Казалось бы, надо будить общественность, бить в колокола, но ясно дело, что итог будет один: книги, скорее всего, просто вывезут и сожгут где-нибудь. Поэтому предлагаю всем желающим сходить в школу и спасти хотя бы несколько книжек. Поверьте, там есть редкие книги довоенных и даже дореволюционных изданий в достаточно хорошем состоянии! Только слегка подсушить и проветрить! Могу даже сопроводить. Иначе они попросту погибнут.(((
А когда настало время уходить, мне вдруг показалось, что я всё это уже однажды видела: хаотично разбросанные книги, изуродованные стены и оскаленные окна, обвалившийся пол, и стекло, стекло повсюду. И лишь когда мы, гружёные книгами, как ишаки, покидали здание, я вспомнила, почему мне это всё так знакомо…
«Спать нам в эту ночь не пришлось. А под утро по нашему двору разнеслась весть: бомба попала в школу.
— В нашу? В двести первую?! — в один голос крикнули Зоя и Шура.
Я не успела и слова сказать, как они оба сорвались с места и бросились к школе. Я едва поспевала за ними, но остаться дома просто не могла. Мы шли быстро, молча и, только увидев издали здание школы, вздохнули с облегчением: она стояла цела и невредима.

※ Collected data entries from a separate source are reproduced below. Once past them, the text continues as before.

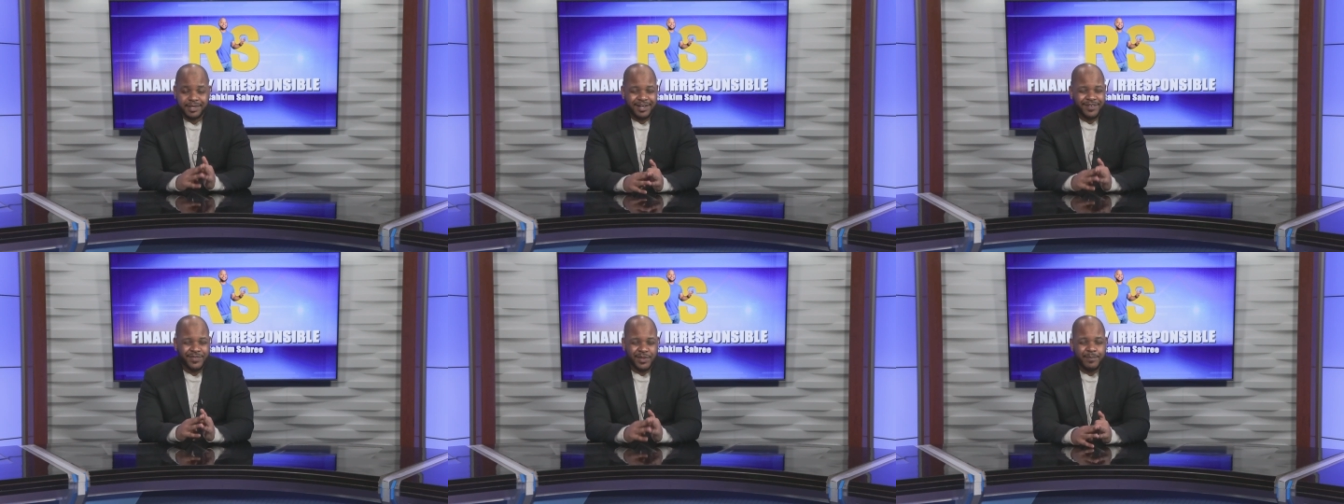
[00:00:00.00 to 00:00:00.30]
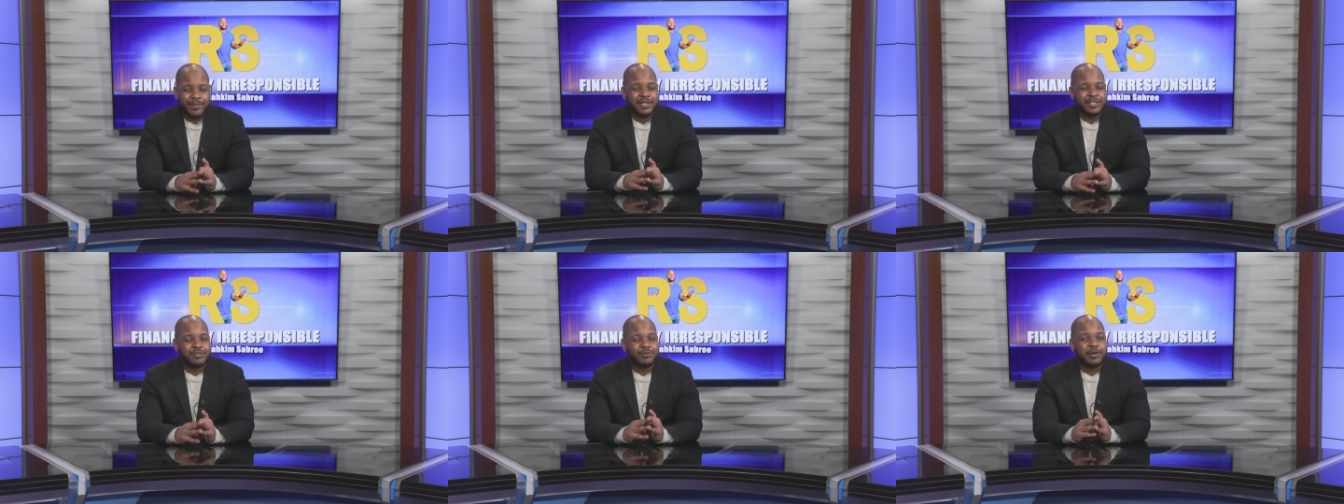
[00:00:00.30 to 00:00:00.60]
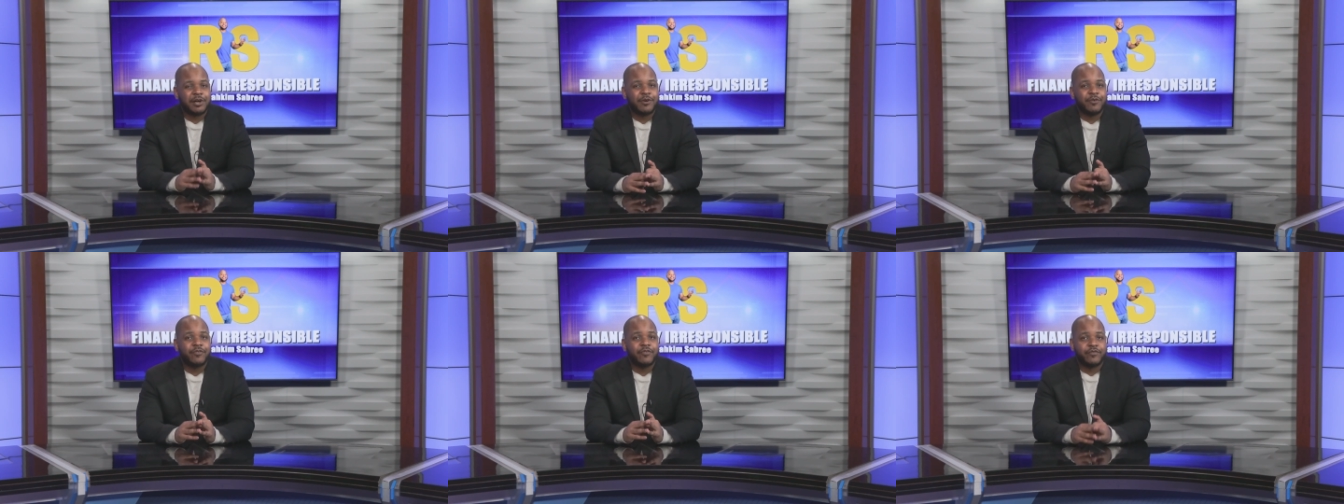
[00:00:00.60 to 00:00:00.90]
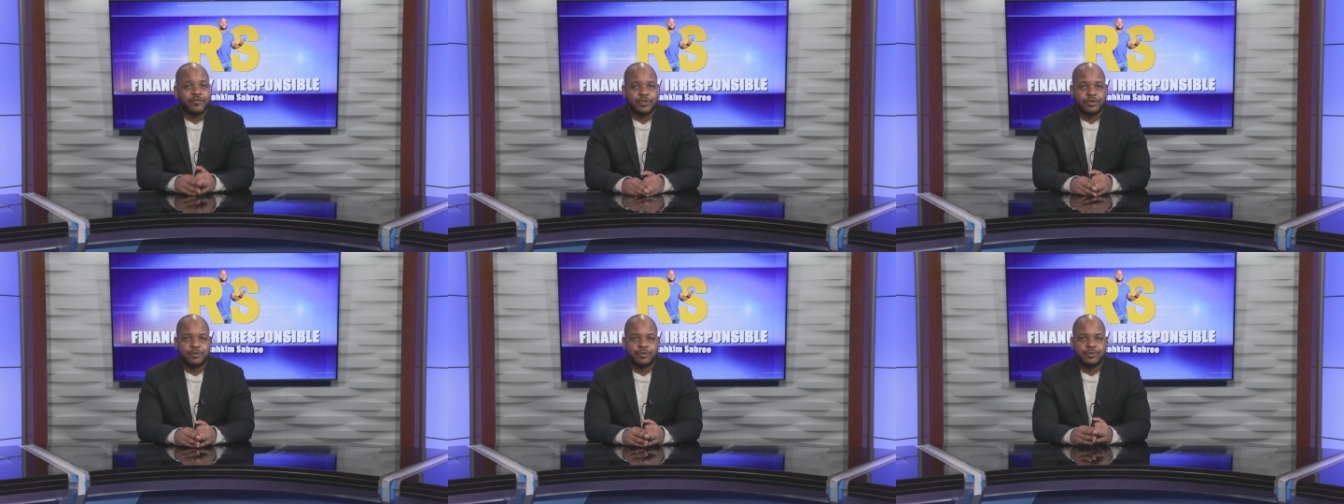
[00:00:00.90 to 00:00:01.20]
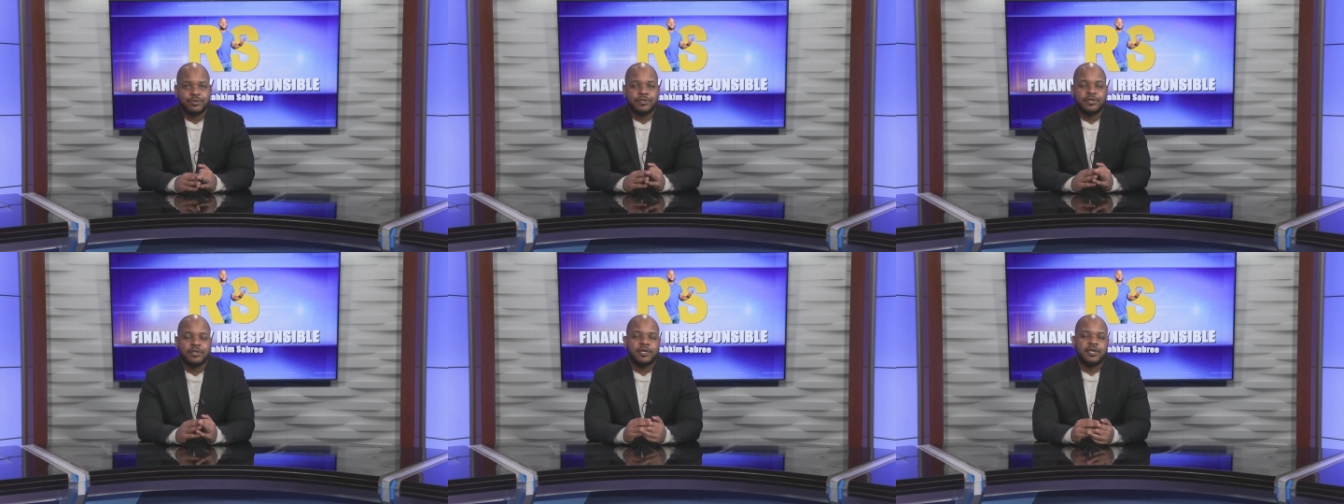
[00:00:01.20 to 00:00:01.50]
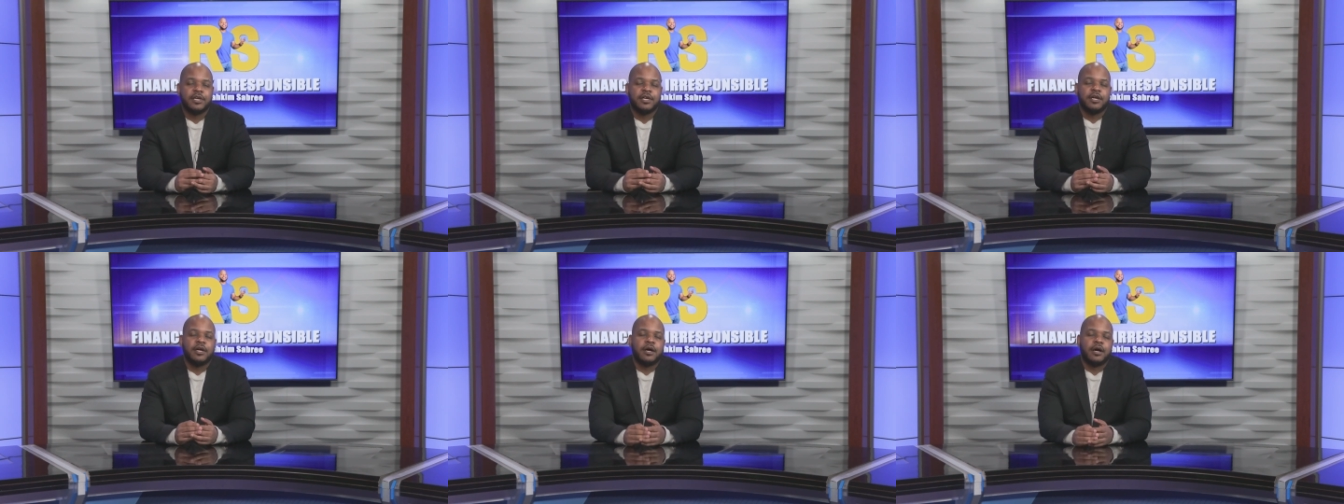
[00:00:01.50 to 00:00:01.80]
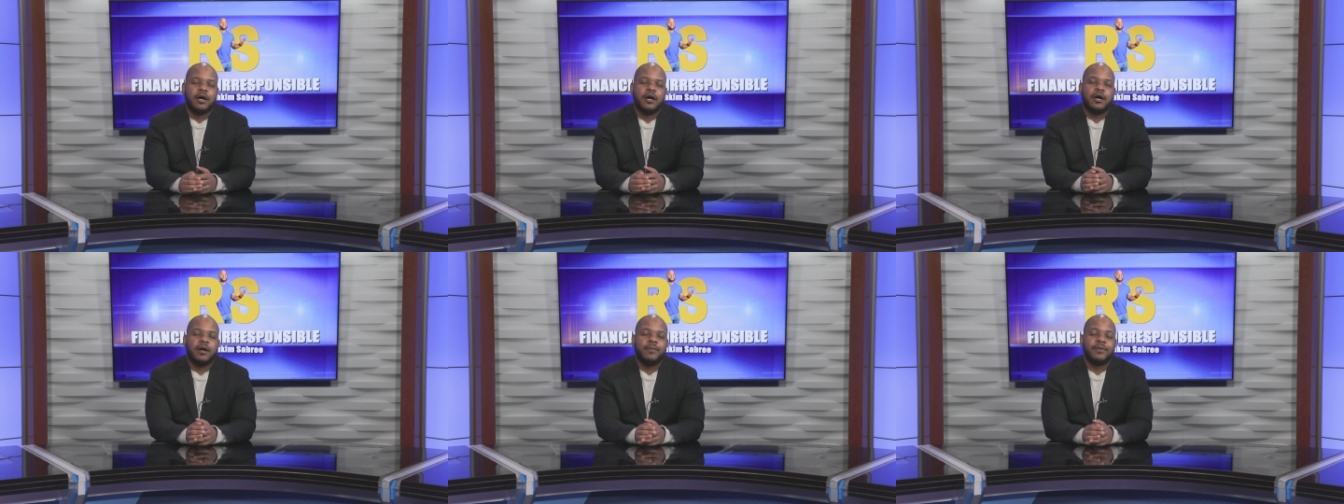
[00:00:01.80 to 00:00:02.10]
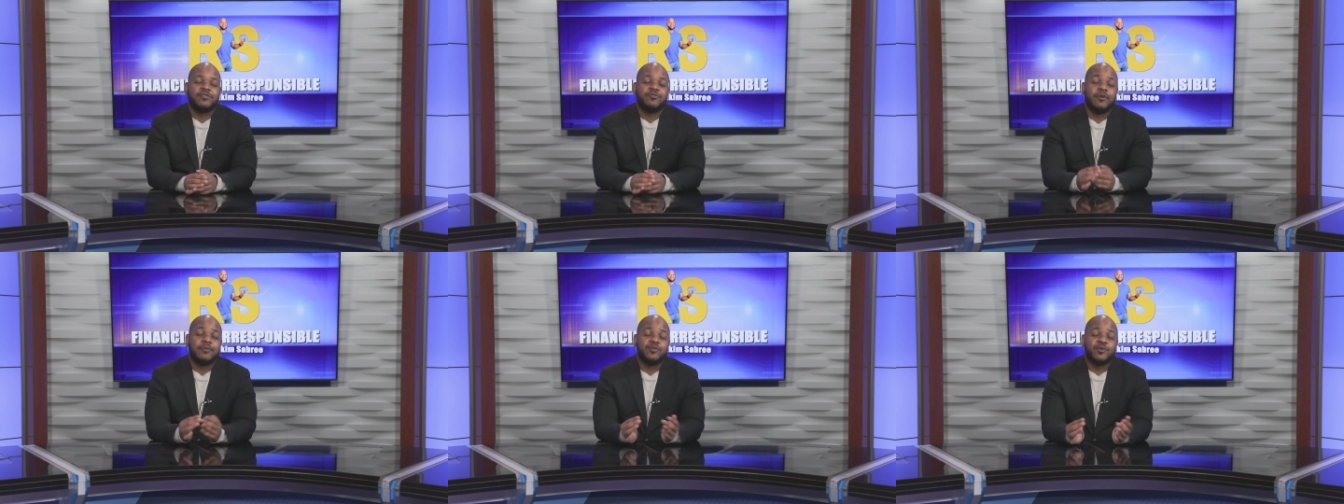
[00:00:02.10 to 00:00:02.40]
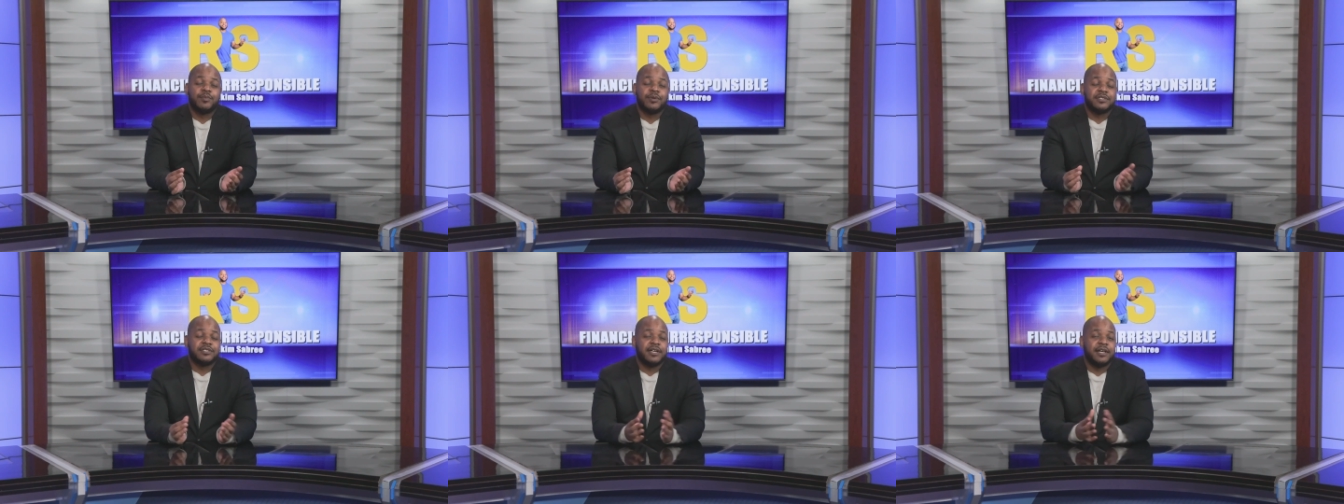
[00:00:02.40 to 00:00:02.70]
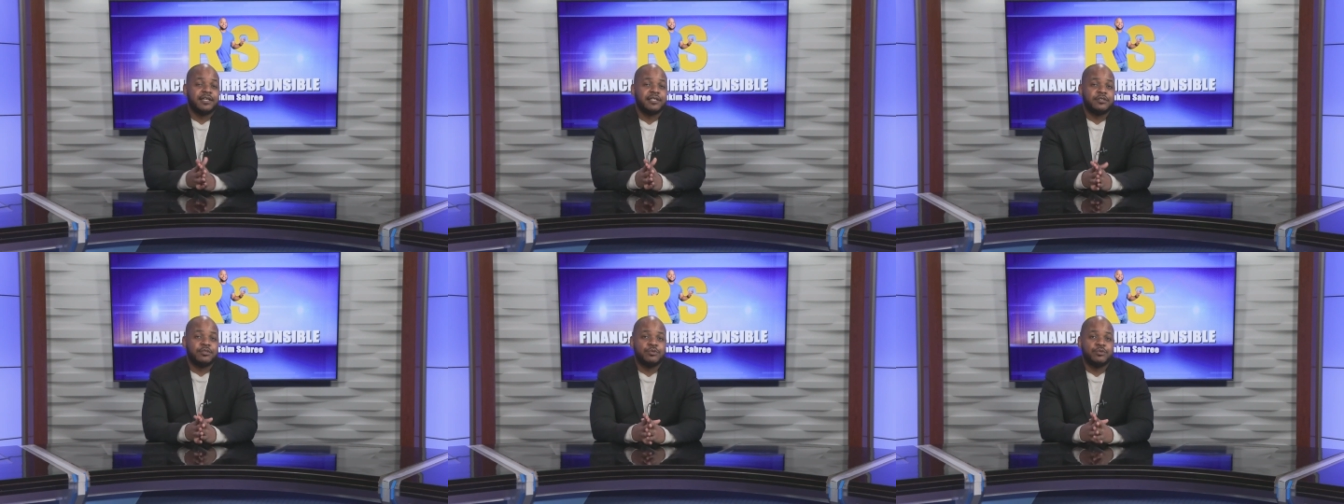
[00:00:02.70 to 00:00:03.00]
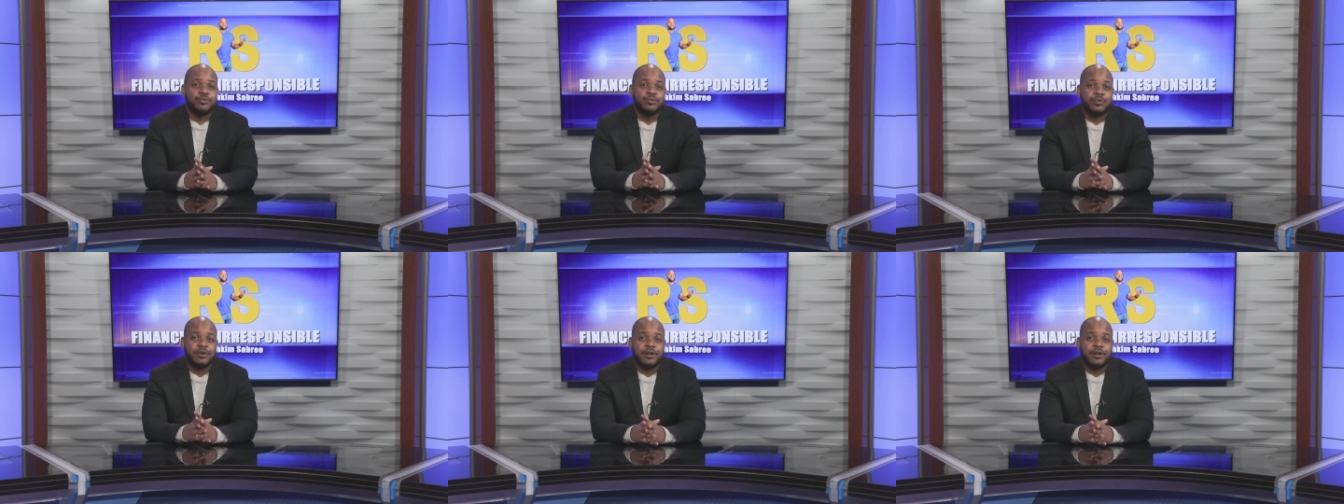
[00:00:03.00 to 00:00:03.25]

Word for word: the mental health field. And so I'm super excited to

Невредима? Нет, это только так показалось. Подойдя ближе, мы увидели: бомба упала напротив школьного здания, и, видно, воздушной волной вышибло все окна — вокруг, куда ни глянь, стекло, стекло, стекло… Оно холодно поблескивало всюду, хрустело под ногами. Школа стояла ослепленная. Какой-то беспомощностью веяло от этого большого, всегда такого спокойного здания: точно огромный и сильный человек вдруг ослеп. Мы невольно приостановились, потом тихо поднялись на крыльцо. И вот я иду по тем коридорам, где была месяц назад, в вечер выпускного бала. Тогда тут звучала музыка, звенел смех, все было полно молодости и веселья. Теперь двери выворочены, под ногами — стекло, штукатурка…
Нам встретилось еще несколько старшеклассников, и Шура побежал с ними куда-то — кажется, в подвал. Я машинально шла за Зоей, и через минуту мы стояли на пороге библиотеки. Вдоль стен высились пустые полки: та же взрывная волна, как огромная злобная лапа, смахнула с них книги и как попало расшвыряла по полу, по столам. Книги валялись повсюду: глаз выхватывал из хаоса то светло-желтый корешок академического издания Пушкина, то синие переплеты Чехова. Я едва не наступила на помятый томик Тургенева, нагнулась, чтобы поднять его, и увидела рядом, под слоем известковой пыли, том Шиллера. А со страниц большой распахнувшейся книги на меня смотрело удивленное лицо Дон-Кихота.
На полу посреди этого хаоса сидела немолодая женщина и плакала.
— Мария Григорьевна, встаньте, не плачьте! — побелевшими губами сказала Зоя, наклоняясь к ней.
Я поняла, что это заведующая школьной библиотекой Мария Григорьевна: мне не раз говорила о ней Зоя, приходя домой с новой интересной книжкой. Эта женщина любила и знала книгу, она посвятила книге всю свою жизнь. А теперь она сидела на полу среди раскиданных, смятых, изорванных книг — тех книг, которые она привыкла брать в руки так бережно и любовно.
— Давайте соберем, давайте приведем все в порядок, — настойчиво повторяла Зоя, помогая Марии Григорьевне встать.
Я снова нагнулась и стала подбирать книги.
— Мама, смотри! — вдруг услышала я.
Я удивленно вскинула голову, и заплаканная Мария Григорьевна, осторожно ступая среди книг, тоже подошла к нам — так странно, словно торжествующе прозвучал голос Зои. Она протянула мне раскрытый томик Пушкина.
— Смотрите! — все с той же странной радостью, с торжеством в голосе повторила Зоя.
Быстрым движением она смахнула пыль со строк, и я прочла:
Ты, солнце святое, гори!
Как эта лампада бледнеет
Пред ясным восходом зари,
Так ложная мудрость мерцает и тлеет
Пред солнцем бессмертным ума.
Да здравствует солнце, да скроется тьма!»